* _WHAT IS EXPECTED_
Reproduce exactly the line that contains "[00:00:05.40 to 00:00:05.90]" and every line after it through the end of the records below, leaving out all pictures.

* _DATA SUPPLIED_
---

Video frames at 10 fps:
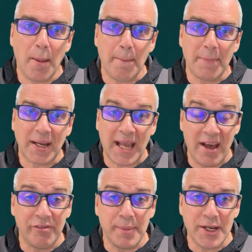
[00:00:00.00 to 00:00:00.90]
get
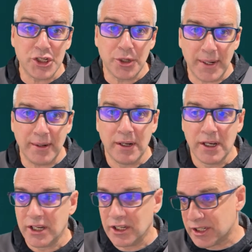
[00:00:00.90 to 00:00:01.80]
information to it.
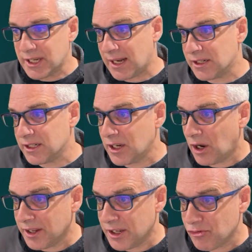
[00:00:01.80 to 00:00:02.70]
You'll start to see all
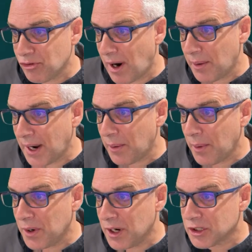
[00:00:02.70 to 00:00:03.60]
of this grow out and how it
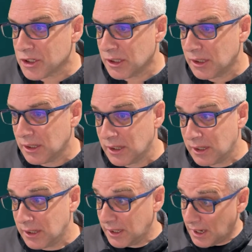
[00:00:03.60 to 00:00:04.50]
works.
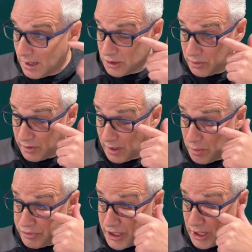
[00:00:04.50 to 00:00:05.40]
Yeah, so we've got our
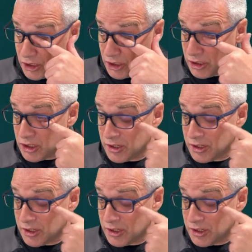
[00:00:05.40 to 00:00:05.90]
projections.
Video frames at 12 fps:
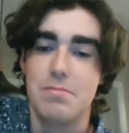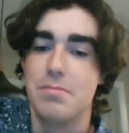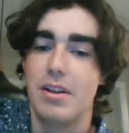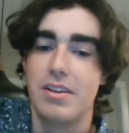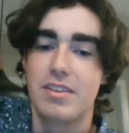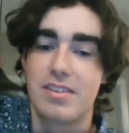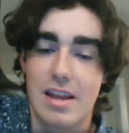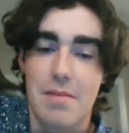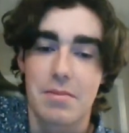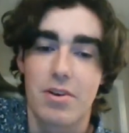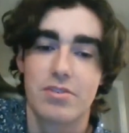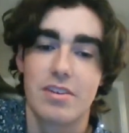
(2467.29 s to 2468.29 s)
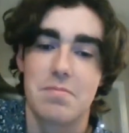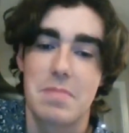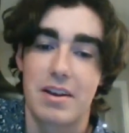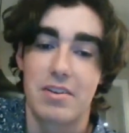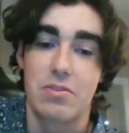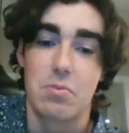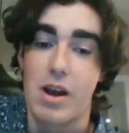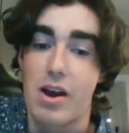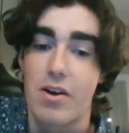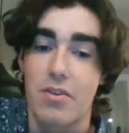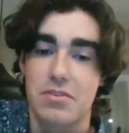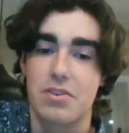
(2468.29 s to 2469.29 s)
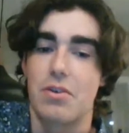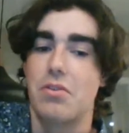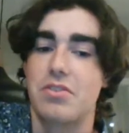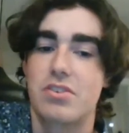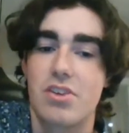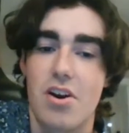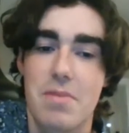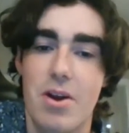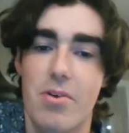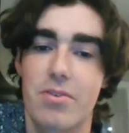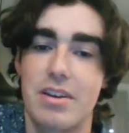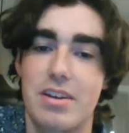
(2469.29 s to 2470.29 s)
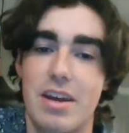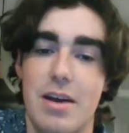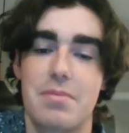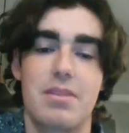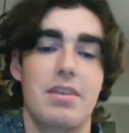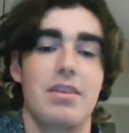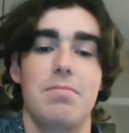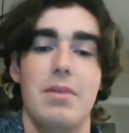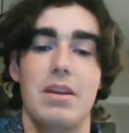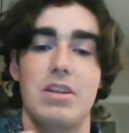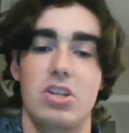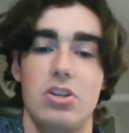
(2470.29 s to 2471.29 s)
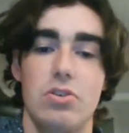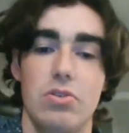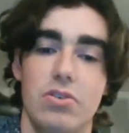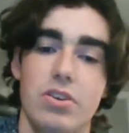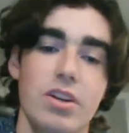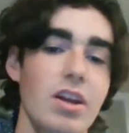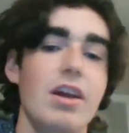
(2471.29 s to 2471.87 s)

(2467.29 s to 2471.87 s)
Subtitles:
But Stamkos is back as well, so the star power and the depth has been huge.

---

* _OUTPUT OF THE EXERCISE_
[00:00:05.40 to 00:00:05.90]
projections.
Video frames at 12 fps:
(2467.29 s to 2468.29 s)
(2468.29 s to 2469.29 s)
(2469.29 s to 2470.29 s)
(2470.29 s to 2471.29 s)
(2471.29 s to 2471.87 s)

(2467.29 s to 2471.87 s)
Subtitles:
But Stamkos is back as well, so the star power and the depth has been huge.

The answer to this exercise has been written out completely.